From my experience, in platform/ops environments, work doesn’t politely line up behind a sprint boundary. Incidents happen. Security issues show up. Pipelines break. Access requests come in. Costs spike. A dependency fails in production. A certificate expires. A “small change” turns into an afternoon.

That’s normal.

The problem is when organisations keep that intake channel wide open, but still expect sprint predictability. You can’t run a two-week plan if you don’t protect the plan.

What I’ve learned as an engineer

Here’s the opinion part from the engineers seat.

Scrum is not “good” or “bad.” It’s an amplifier.

If your organisation already values clarity, discipline, and realistic planning, Scrum amplifies that. It becomes a driver.

If your organisation doesn’t protect priorities, doesn’t control intake, and treats every request as urgent, Scrum amplifies the chaos. It becomes theatre.

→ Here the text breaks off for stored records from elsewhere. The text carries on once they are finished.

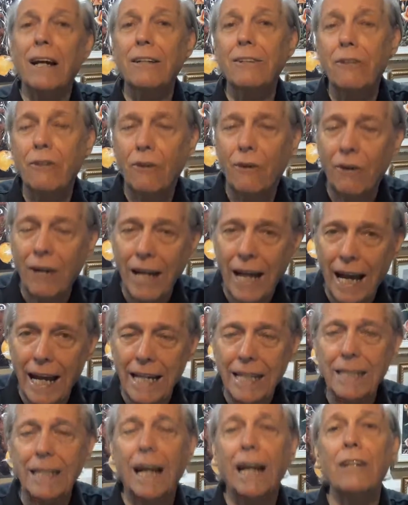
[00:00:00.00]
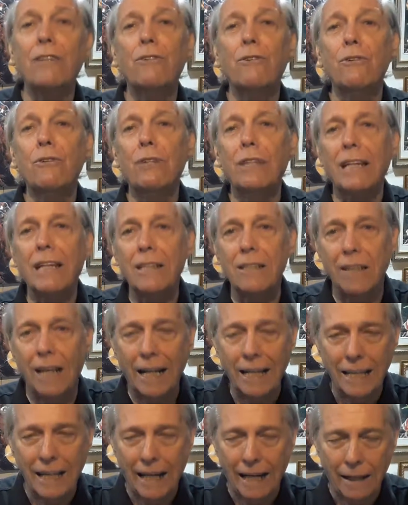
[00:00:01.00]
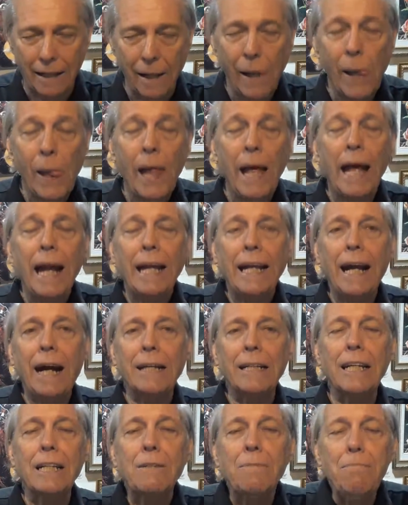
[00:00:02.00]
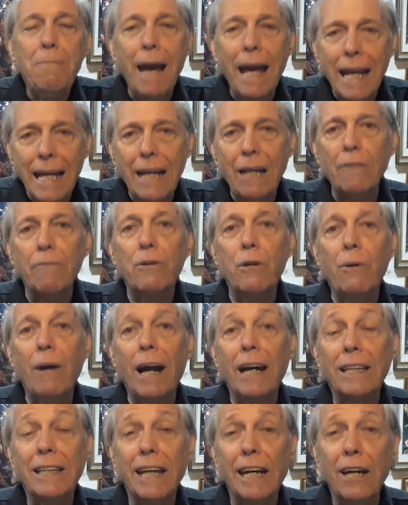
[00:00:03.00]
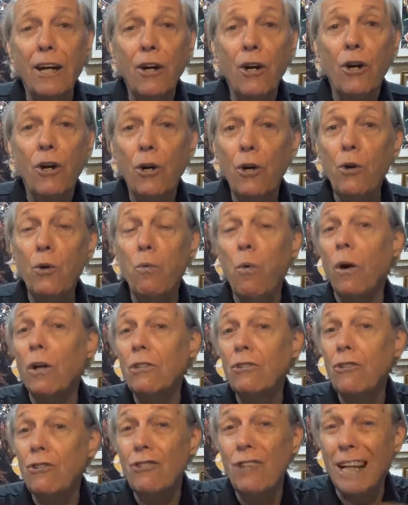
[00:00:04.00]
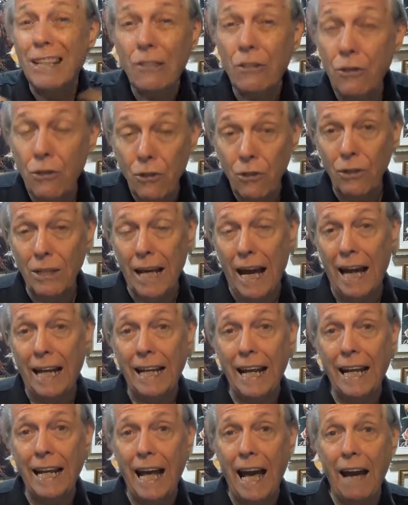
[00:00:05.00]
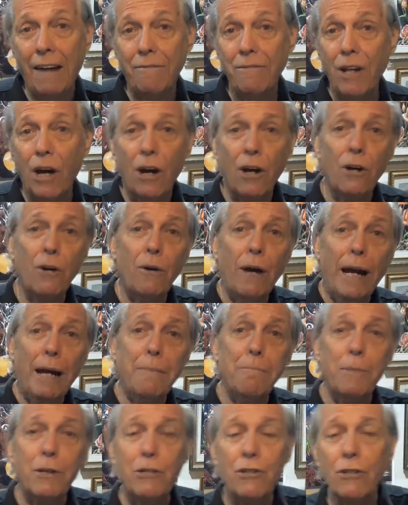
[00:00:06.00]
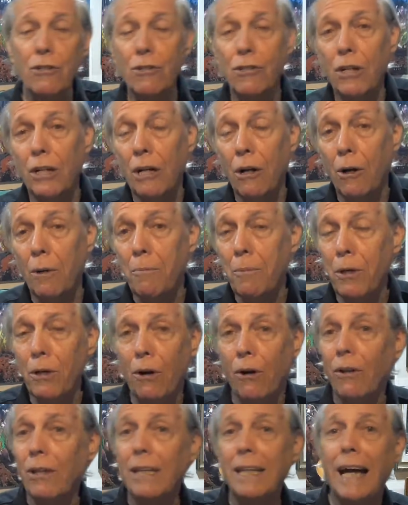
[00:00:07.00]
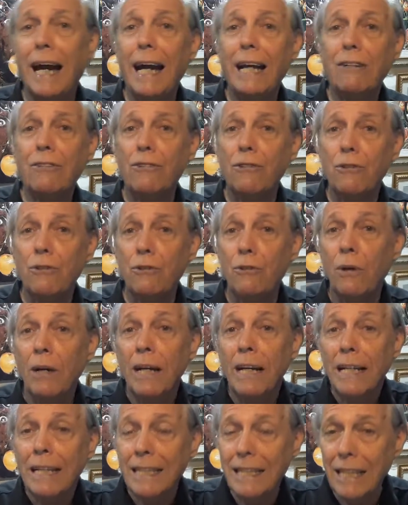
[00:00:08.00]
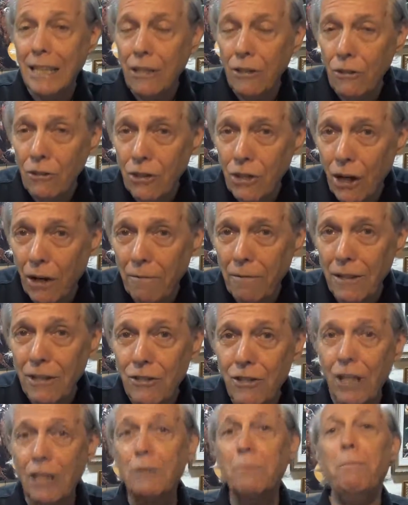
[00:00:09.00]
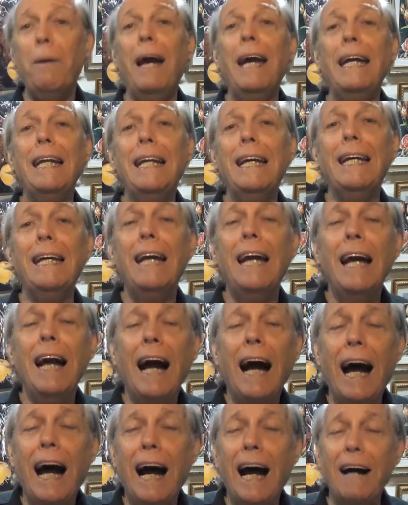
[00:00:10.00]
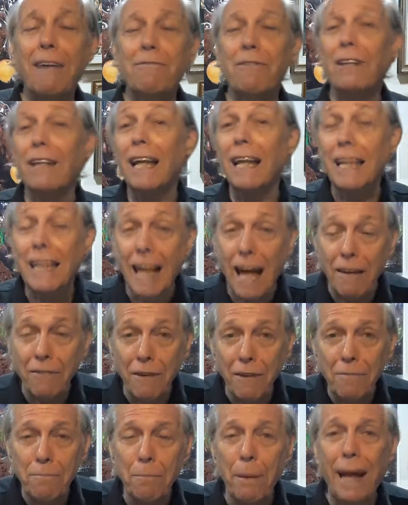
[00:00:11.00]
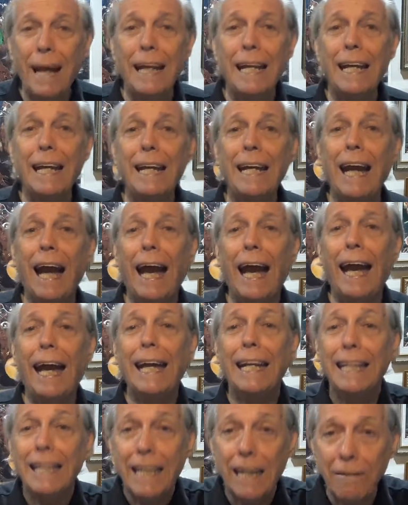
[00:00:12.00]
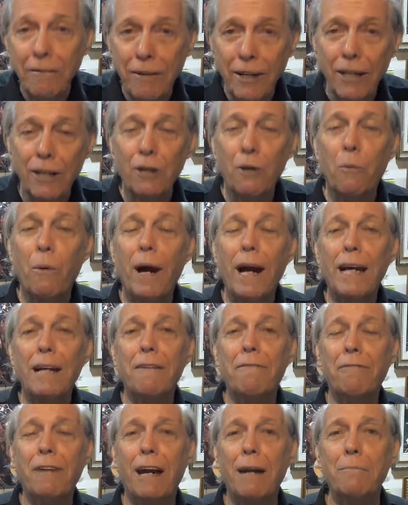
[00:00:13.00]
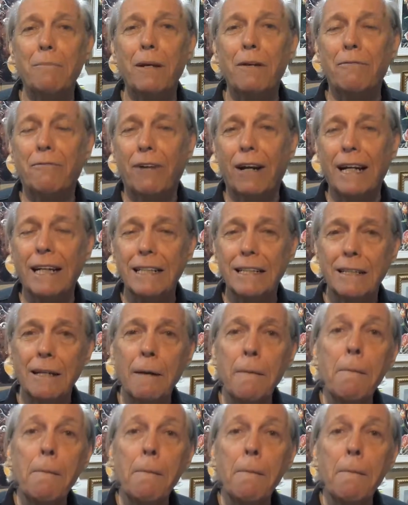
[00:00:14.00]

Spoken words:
and create and do things like that. Now, there's many of you out there who want to just do that and have no ambition to go beyond that. You see yourself as just painting for the love of painting and giving it away to family, friends,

And engineers feel it immediately.

Because engineers pay the cost of context switching. Engineers pay the cost of vague stories. Engineers pay the cost of mid-sprint priority changes. Engineers pay the cost of work that arrives through standup like it’s a helpdesk.

So when I hear “we’re doing Scrum,” I don’t think about ceremonies.

I think about two questions:

  1. Is planning treated as a real investment, or a ritual?

  2. Is the team honest about how much unplanned work exists, and is that accounted for?

If the answers are good, Scrum can work in almost any environment.

If the answers are bad, no framework will save you.

Ending...

That’s my take from the engineer seat: Scrum can be a driver, or it can be noise. It depends on whether it matches the work.

If you’ve seen both, I’d love to hear your story.